### What to work on
Please output the entries that follow exactly, without a single image.

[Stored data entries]
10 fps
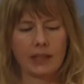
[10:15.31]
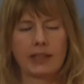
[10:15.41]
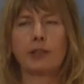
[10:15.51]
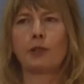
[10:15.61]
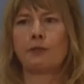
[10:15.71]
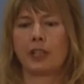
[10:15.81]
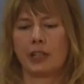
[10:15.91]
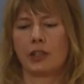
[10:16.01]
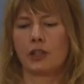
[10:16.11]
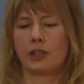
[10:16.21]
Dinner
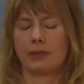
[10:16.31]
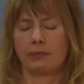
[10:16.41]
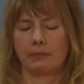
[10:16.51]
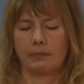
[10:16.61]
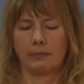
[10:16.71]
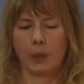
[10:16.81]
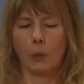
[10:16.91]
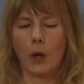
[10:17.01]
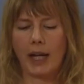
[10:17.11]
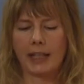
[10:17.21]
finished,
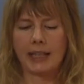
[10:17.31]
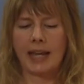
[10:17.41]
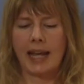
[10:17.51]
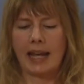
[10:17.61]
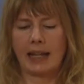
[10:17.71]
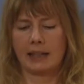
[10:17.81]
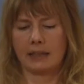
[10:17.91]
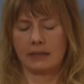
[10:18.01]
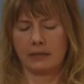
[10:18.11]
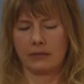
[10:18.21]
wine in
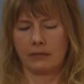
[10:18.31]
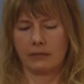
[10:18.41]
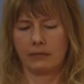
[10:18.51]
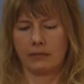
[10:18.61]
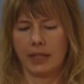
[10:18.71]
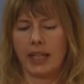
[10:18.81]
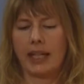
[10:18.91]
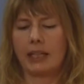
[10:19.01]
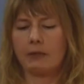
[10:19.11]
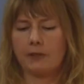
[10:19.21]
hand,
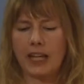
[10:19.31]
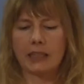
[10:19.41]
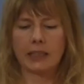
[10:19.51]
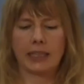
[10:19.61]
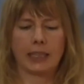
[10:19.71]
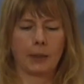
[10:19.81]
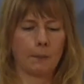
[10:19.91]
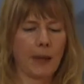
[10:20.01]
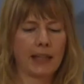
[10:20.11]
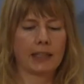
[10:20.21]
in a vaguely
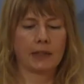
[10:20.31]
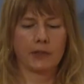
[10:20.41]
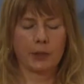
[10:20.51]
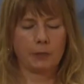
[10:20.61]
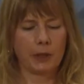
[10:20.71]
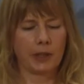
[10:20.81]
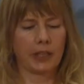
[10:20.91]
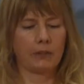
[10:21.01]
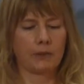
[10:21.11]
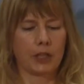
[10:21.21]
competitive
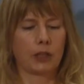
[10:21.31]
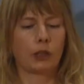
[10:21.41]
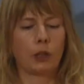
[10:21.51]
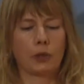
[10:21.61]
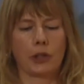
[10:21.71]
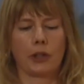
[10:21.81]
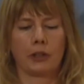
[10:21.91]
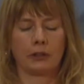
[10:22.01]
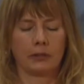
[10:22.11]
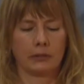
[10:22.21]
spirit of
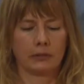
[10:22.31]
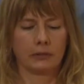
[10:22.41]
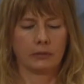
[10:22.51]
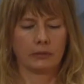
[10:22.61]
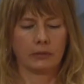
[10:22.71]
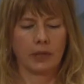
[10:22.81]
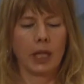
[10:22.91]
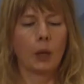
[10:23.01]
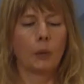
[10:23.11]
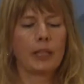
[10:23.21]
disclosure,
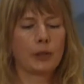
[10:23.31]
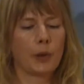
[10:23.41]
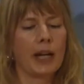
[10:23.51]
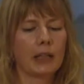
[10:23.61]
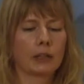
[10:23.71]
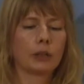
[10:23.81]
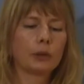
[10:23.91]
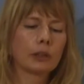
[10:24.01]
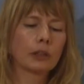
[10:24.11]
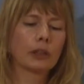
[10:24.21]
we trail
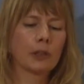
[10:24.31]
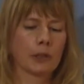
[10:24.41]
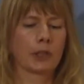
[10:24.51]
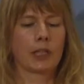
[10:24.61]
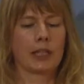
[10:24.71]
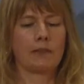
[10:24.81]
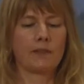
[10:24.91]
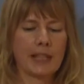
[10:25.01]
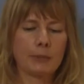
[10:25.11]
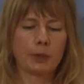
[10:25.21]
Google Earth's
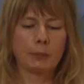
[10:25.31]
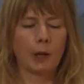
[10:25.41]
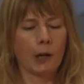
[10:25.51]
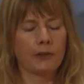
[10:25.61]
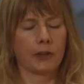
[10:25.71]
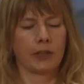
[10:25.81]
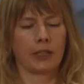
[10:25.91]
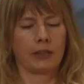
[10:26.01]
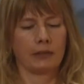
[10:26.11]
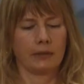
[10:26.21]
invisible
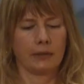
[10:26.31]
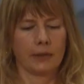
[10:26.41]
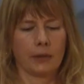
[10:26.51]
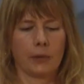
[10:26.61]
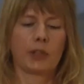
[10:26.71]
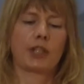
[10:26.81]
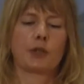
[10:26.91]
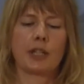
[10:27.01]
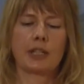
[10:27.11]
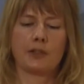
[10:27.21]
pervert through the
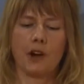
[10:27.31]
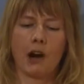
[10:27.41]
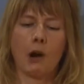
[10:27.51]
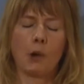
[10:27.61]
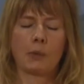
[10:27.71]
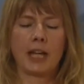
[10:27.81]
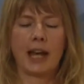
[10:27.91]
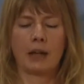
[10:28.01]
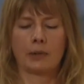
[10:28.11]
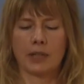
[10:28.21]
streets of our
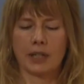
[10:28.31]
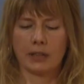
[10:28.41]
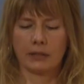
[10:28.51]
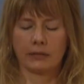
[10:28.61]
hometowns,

### Output for this exercise
10 fps
[10:15.31]
[10:15.41]
[10:15.51]
[10:15.61]
[10:15.71]
[10:15.81]
[10:15.91]
[10:16.01]
[10:16.11]
[10:16.21]
Dinner
[10:16.31]
[10:16.41]
[10:16.51]
[10:16.61]
[10:16.71]
[10:16.81]
[10:16.91]
[10:17.01]
[10:17.11]
[10:17.21]
finished,
[10:17.31]
[10:17.41]
[10:17.51]
[10:17.61]
[10:17.71]
[10:17.81]
[10:17.91]
[10:18.01]
[10:18.11]
[10:18.21]
wine in
[10:18.31]
[10:18.41]
[10:18.51]
[10:18.61]
[10:18.71]
[10:18.81]
[10:18.91]
[10:19.01]
[10:19.11]
[10:19.21]
hand,
[10:19.31]
[10:19.41]
[10:19.51]
[10:19.61]
[10:19.71]
[10:19.81]
[10:19.91]
[10:20.01]
[10:20.11]
[10:20.21]
in a vaguely
[10:20.31]
[10:20.41]
[10:20.51]
[10:20.61]
[10:20.71]
[10:20.81]
[10:20.91]
[10:21.01]
[10:21.11]
[10:21.21]
competitive
[10:21.31]
[10:21.41]
[10:21.51]
[10:21.61]
[10:21.71]
[10:21.81]
[10:21.91]
[10:22.01]
[10:22.11]
[10:22.21]
spirit of
[10:22.31]
[10:22.41]
[10:22.51]
[10:22.61]
[10:22.71]
[10:22.81]
[10:22.91]
[10:23.01]
[10:23.11]
[10:23.21]
disclosure,
[10:23.31]
[10:23.41]
[10:23.51]
[10:23.61]
[10:23.71]
[10:23.81]
[10:23.91]
[10:24.01]
[10:24.11]
[10:24.21]
we trail
[10:24.31]
[10:24.41]
[10:24.51]
[10:24.61]
[10:24.71]
[10:24.81]
[10:24.91]
[10:25.01]
[10:25.11]
[10:25.21]
Google Earth's
[10:25.31]
[10:25.41]
[10:25.51]
[10:25.61]
[10:25.71]
[10:25.81]
[10:25.91]
[10:26.01]
[10:26.11]
[10:26.21]
invisible
[10:26.31]
[10:26.41]
[10:26.51]
[10:26.61]
[10:26.71]
[10:26.81]
[10:26.91]
[10:27.01]
[10:27.11]
[10:27.21]
pervert through the
[10:27.31]
[10:27.41]
[10:27.51]
[10:27.61]
[10:27.71]
[10:27.81]
[10:27.91]
[10:28.01]
[10:28.11]
[10:28.21]
streets of our
[10:28.31]
[10:28.41]
[10:28.51]
[10:28.61]
hometowns,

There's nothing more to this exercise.